## Records for this task:
╭──

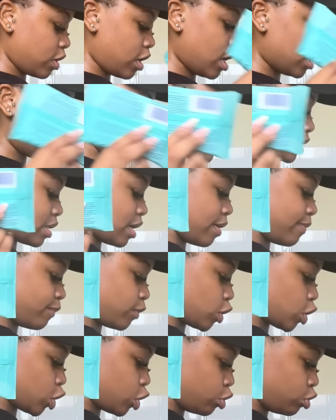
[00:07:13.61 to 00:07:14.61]
got
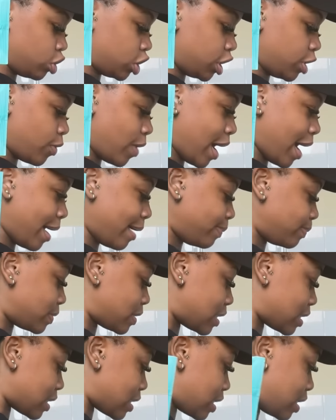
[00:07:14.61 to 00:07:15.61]
some coochie
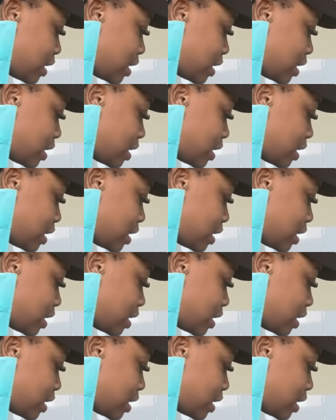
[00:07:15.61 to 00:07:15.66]
wipes.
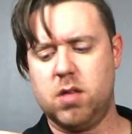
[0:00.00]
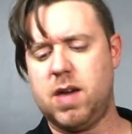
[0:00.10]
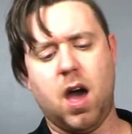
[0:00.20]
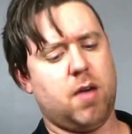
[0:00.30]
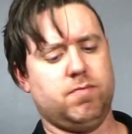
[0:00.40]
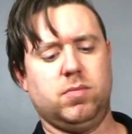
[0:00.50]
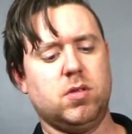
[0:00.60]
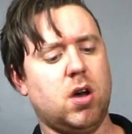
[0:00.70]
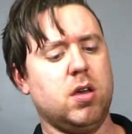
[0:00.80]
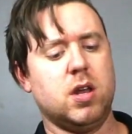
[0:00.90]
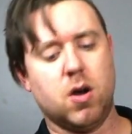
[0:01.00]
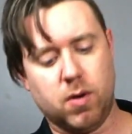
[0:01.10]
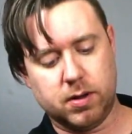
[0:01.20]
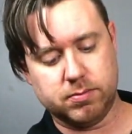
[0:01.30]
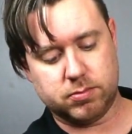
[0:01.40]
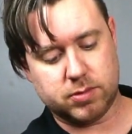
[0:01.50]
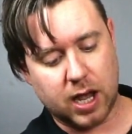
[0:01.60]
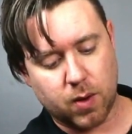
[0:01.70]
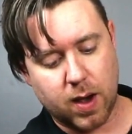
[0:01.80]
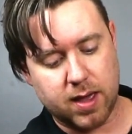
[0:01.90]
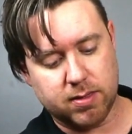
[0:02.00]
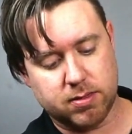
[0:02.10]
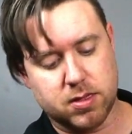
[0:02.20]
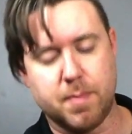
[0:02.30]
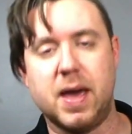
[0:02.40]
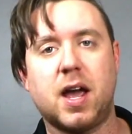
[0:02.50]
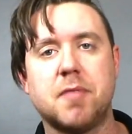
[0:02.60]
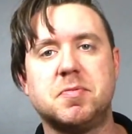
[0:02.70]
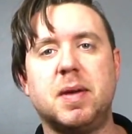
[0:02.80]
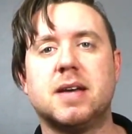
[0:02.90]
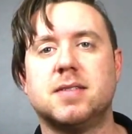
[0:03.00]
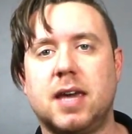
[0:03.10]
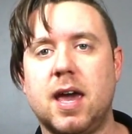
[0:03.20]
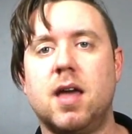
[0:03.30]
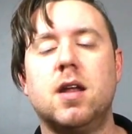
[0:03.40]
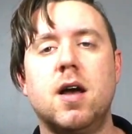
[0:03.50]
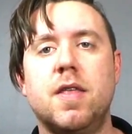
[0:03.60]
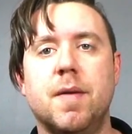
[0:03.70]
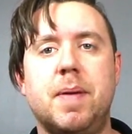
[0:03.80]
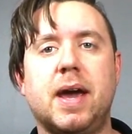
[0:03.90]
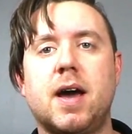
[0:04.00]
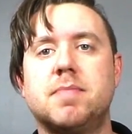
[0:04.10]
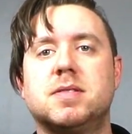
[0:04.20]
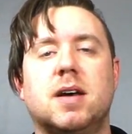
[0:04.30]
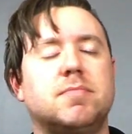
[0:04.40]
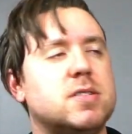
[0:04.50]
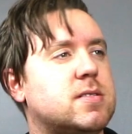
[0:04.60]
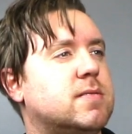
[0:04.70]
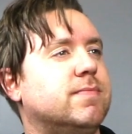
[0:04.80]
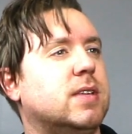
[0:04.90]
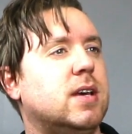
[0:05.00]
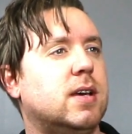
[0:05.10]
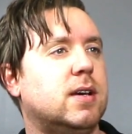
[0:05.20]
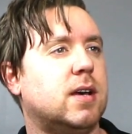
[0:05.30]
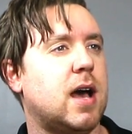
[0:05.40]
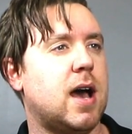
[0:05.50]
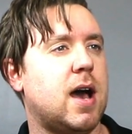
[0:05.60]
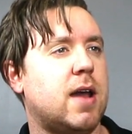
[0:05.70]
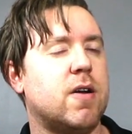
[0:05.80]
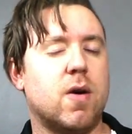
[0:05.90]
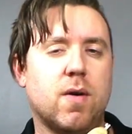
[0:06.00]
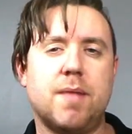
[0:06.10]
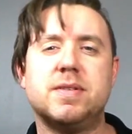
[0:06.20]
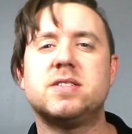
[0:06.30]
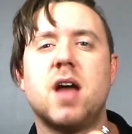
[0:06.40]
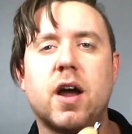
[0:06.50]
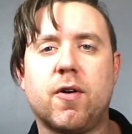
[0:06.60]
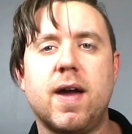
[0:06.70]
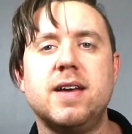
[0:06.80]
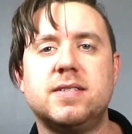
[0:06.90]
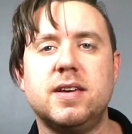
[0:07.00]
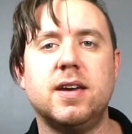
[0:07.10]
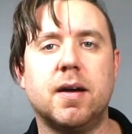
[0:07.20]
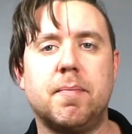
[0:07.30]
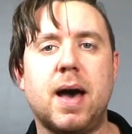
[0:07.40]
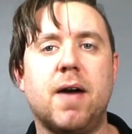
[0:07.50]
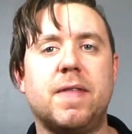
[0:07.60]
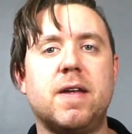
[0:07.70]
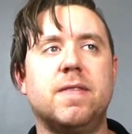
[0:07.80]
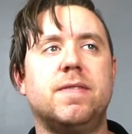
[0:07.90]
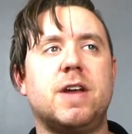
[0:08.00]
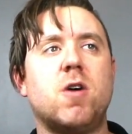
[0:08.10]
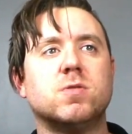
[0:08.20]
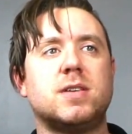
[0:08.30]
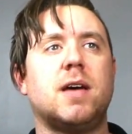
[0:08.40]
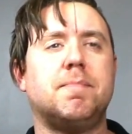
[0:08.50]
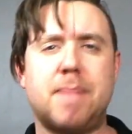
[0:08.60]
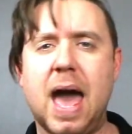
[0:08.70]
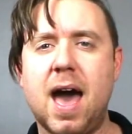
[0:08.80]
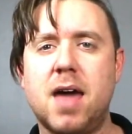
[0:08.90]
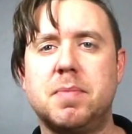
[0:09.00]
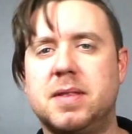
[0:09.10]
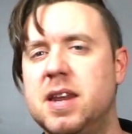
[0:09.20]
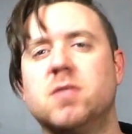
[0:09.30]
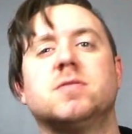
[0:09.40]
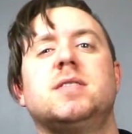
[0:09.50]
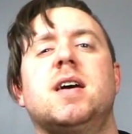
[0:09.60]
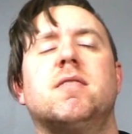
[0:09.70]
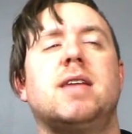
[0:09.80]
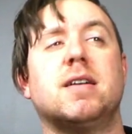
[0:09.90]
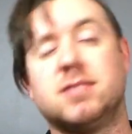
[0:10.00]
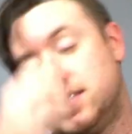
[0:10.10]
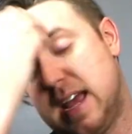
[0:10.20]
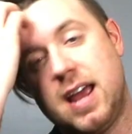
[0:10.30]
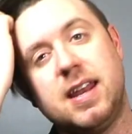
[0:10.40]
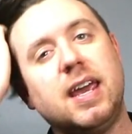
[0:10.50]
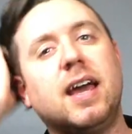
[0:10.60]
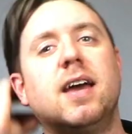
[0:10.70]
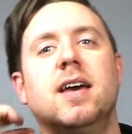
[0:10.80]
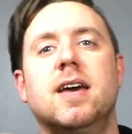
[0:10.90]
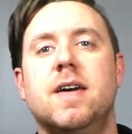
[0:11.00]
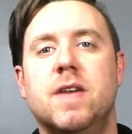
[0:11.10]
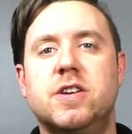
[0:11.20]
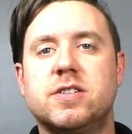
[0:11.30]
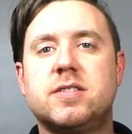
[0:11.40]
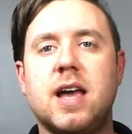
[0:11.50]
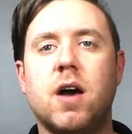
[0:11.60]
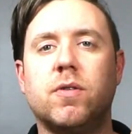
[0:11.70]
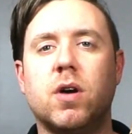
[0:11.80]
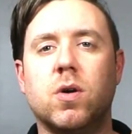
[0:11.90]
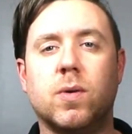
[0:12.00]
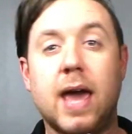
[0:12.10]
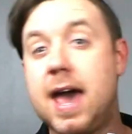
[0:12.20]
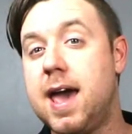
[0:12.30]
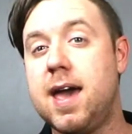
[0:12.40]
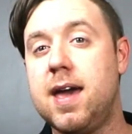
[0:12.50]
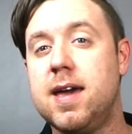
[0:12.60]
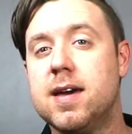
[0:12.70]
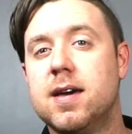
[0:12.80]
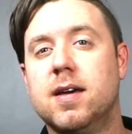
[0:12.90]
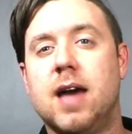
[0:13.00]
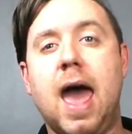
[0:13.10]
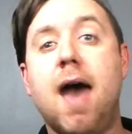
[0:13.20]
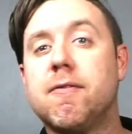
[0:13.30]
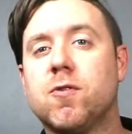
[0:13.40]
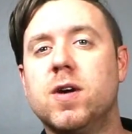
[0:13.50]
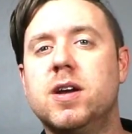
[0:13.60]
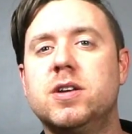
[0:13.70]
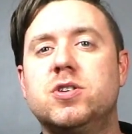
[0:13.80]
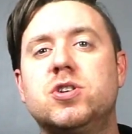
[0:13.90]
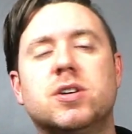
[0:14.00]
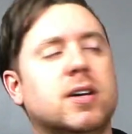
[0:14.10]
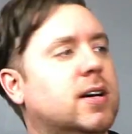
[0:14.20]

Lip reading: yeah, take away the pickups, because again, the pickups, I don't know. I'm just not crazy about that. They don't sound bad, but they don't sound outstanding. They just sound okay, average.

╰──

## Task details:
Each entry above is to be written out exactly. The pictures stay out.

## Written answer:
[00:07:13.61 to 00:07:14.61]
got
[00:07:14.61 to 00:07:15.61]
some coochie
[00:07:15.61 to 00:07:15.66]
wipes.
[0:00.00]
[0:00.10]
[0:00.20]
[0:00.30]
[0:00.40]
[0:00.50]
[0:00.60]
[0:00.70]
[0:00.80]
[0:00.90]
[0:01.00]
[0:01.10]
[0:01.20]
[0:01.30]
[0:01.40]
[0:01.50]
[0:01.60]
[0:01.70]
[0:01.80]
[0:01.90]
[0:02.00]
[0:02.10]
[0:02.20]
[0:02.30]
[0:02.40]
[0:02.50]
[0:02.60]
[0:02.70]
[0:02.80]
[0:02.90]
[0:03.00]
[0:03.10]
[0:03.20]
[0:03.30]
[0:03.40]
[0:03.50]
[0:03.60]
[0:03.70]
[0:03.80]
[0:03.90]
[0:04.00]
[0:04.10]
[0:04.20]
[0:04.30]
[0:04.40]
[0:04.50]
[0:04.60]
[0:04.70]
[0:04.80]
[0:04.90]
[0:05.00]
[0:05.10]
[0:05.20]
[0:05.30]
[0:05.40]
[0:05.50]
[0:05.60]
[0:05.70]
[0:05.80]
[0:05.90]
[0:06.00]
[0:06.10]
[0:06.20]
[0:06.30]
[0:06.40]
[0:06.50]
[0:06.60]
[0:06.70]
[0:06.80]
[0:06.90]
[0:07.00]
[0:07.10]
[0:07.20]
[0:07.30]
[0:07.40]
[0:07.50]
[0:07.60]
[0:07.70]
[0:07.80]
[0:07.90]
[0:08.00]
[0:08.10]
[0:08.20]
[0:08.30]
[0:08.40]
[0:08.50]
[0:08.60]
[0:08.70]
[0:08.80]
[0:08.90]
[0:09.00]
[0:09.10]
[0:09.20]
[0:09.30]
[0:09.40]
[0:09.50]
[0:09.60]
[0:09.70]
[0:09.80]
[0:09.90]
[0:10.00]
[0:10.10]
[0:10.20]
[0:10.30]
[0:10.40]
[0:10.50]
[0:10.60]
[0:10.70]
[0:10.80]
[0:10.90]
[0:11.00]
[0:11.10]
[0:11.20]
[0:11.30]
[0:11.40]
[0:11.50]
[0:11.60]
[0:11.70]
[0:11.80]
[0:11.90]
[0:12.00]
[0:12.10]
[0:12.20]
[0:12.30]
[0:12.40]
[0:12.50]
[0:12.60]
[0:12.70]
[0:12.80]
[0:12.90]
[0:13.00]
[0:13.10]
[0:13.20]
[0:13.30]
[0:13.40]
[0:13.50]
[0:13.60]
[0:13.70]
[0:13.80]
[0:13.90]
[0:14.00]
[0:14.10]
[0:14.20]

Lip reading: yeah, take away the pickups, because again, the pickups, I don't know. I'm just not crazy about that. They don't sound bad, but they don't sound outstanding. They just sound okay, average.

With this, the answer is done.